In 2003 the government announced that it knew of 6,787 cases, and in 2004 the official number rose to 7,808. The government statistics claim that most of the registered cases are foreign males who contracted the disease through "forbidden" sexual relations.
In June 2006, the Ministry of Health publicly admitted that more than 10,000 Saudi citizens were either infected with HIV or had AIDS .
In December 2006 the Arab News ran an editorial that called for greeted public awareness of how the virus is spread and more compassion for those people infected.
It was this same year that a Saudi citizen named Rami al-Harithi revealed that he had become infected with HIV while having surgery and has become an official proponent of education and showing compassion to those people infected .
Saudi Princess Alia bint Abdullah has been involved in the Saudi AIDS Society, which was permitted in December 2006 to hold a public charity art auction followed by a discussion on how the disease was impacting the kingdom that included two Saudis living with HIV. The event was organized with the help of the Saudi National Program for Combating AIDS which is chaired by Dr.
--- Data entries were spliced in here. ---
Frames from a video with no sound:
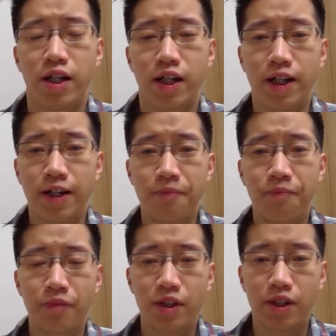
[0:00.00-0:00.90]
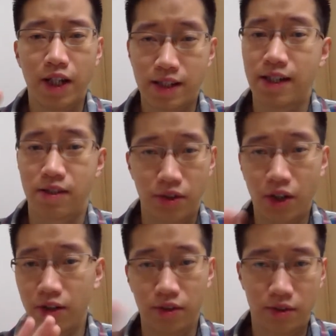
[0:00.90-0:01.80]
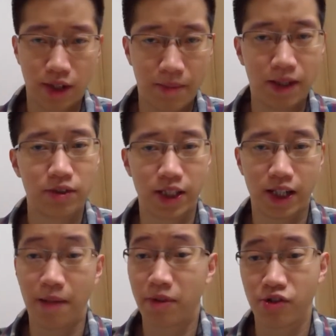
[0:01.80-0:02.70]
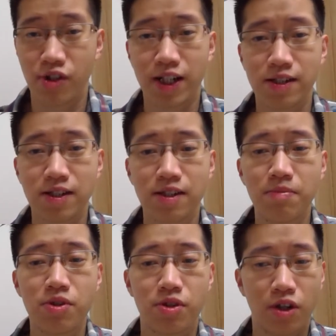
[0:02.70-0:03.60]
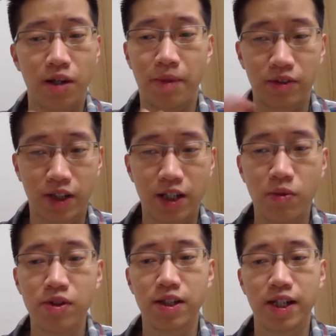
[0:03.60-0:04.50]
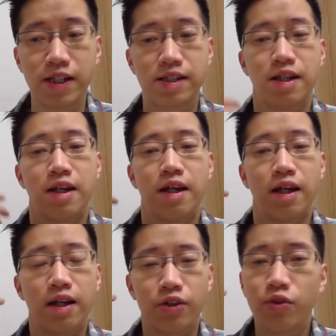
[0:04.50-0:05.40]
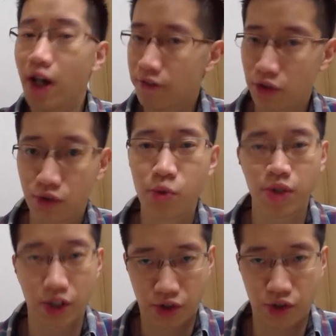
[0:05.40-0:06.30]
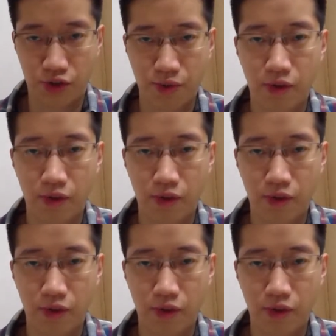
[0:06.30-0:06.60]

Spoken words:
As it's not about the applicant tracking systems, not about the keyword, is you have to do research.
Sana Filimban.
In January 2007 a Saudi economics professor at King Abdul Aziz University was permitted to conduct of survey of a handful of Saudi University students on their level of education about the pandemic .
While much of the work on AIDS-HIV education has been supported by members of the Saudi royal family or medical doctors, there is an attempt to gain permission to create some independent AIDS societies, one of which is called Al-Husna Society, that would work on helping people infected with the disease find employment, education families and work to fight the prejudice that faces people infected .
In 2007, The Saudi Arabian National Society for Human Rights published a document suggesting ways to improve the treatment of people living with the disease. The proposed "Bill of Rights", document was criticized by some foreign human rights organizations for allegedly undermining human rights and global efforts to fight the pandemic .
In 2008, a new law was enacted, requiring all Saudi couples seeking to marry to get tested for AIDS-HIV. Previously the requirement had only applied to foreigners wishing to marry in the kingdom.
The Saudi Health Minister stated that it spends SR18 million to treat Saudis infected with HIV or AIDS. Several new Volunteer Counseling and Testing Centers (VCTCs) are planned to be set up to offer free education, including testing, about the deadly virus .
Foreigners and HIV/AIDS
Foreigners are required to demonstrate that they are not infected with the virus before they can enter the country, and are required to get a test to renew the residency permit. Any foreigner that is discovered to be infected will be deported to the country of origin as soon as they are deemed fit to travel.
Foreigners are not given access to any AIDS medications and while awaiting deportation may be segregated (imprisoned) from the rest of society .
Saudi LGBT community
Many expatriates may initially feel that social customs and laws encourage homosexuality  Unmarried women and families are generally kept separate from single men as much as possible, and dating is generally seen as being taboo, if not immoral. Opposite sex couples may be harassed if they demonstrate affection in public; however it is not uncommon to see heterosexual men expressing affection toward each other in public (e.g. kissing on the cheeks or holding hands.)
The practice of men holding hands, or kissing on the cheeks, in public is a social custom in parts of the Middle East and Asia and is a symbol of friendship and not homosexuality (broken citation link) . Also given the limited sexual contact with women pre marriage, and the dangers in having an unmarried woman get pregnant, there is a degree of unspoken situational bisexuality that may exist among young men and women. There have been some reports that this bisexuality is becoming more common among the upper classes 
Bars and nightclubs are illegal, although there are some reports of underground dance clubs in the major cities . Private gatherings are generally permitted but they are often segregated by sex in order to reduce the risk of being raided by the police or the Committee for the Propagation of Virtue and the Prevention of Vice, which views combating homosexuality as one of its major objectives. .
Only the underground Green Party of Saudi Arabia has endorsed the LGBT human rights movement and called for greater public openness about sexual orientation and gender identity issues. No public organization, club or society would be allowed to endorse LGBT human rights or even act as a social network for LGBT people in the kingdom.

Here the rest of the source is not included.